A Operação Navalha foi deflagrada em dez estados e no Distrito Federal, mobilizando cerca de 400 policiais federais. Por determinação da ministra do Superior Tribunal de Justiça (STJ) Eliana Calmon, todos os presos devem ser trazidos a Brasília. Calmon também determinou o bloqueio de contas e a indisponibilidade dos bens imóveis dos integrantes do esquema. A assessoria da PF informou que as investigações sobre a atuação do grupo começaram em novembro de 2006.

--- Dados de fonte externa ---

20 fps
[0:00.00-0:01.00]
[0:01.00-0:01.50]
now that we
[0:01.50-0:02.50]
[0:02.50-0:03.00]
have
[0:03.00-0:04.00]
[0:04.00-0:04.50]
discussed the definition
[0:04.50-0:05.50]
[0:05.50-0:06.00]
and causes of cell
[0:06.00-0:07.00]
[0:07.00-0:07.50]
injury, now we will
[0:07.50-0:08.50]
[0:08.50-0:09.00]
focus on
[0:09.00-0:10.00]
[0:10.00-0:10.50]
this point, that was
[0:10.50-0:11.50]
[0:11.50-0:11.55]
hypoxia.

Segundo a PF, essa empresa operava uma organização criminosa infiltrada no governo federal e em governos estaduais e municipais. Os estados onde os mandados estão sendo cumpridos são Alagoas, Bahia, Goiás, Mato Grosso, Sergipe, Pernambuco, Piauí, Maranhão, São Paulo, além do DF. O objetivo do grupo era lucrar com a execução de obras públicas, organizada e estruturada para a prática de crimes como fraudes em licitações, corrupção passiva e ativa, tráfico de influência e lavagem de dinheiro.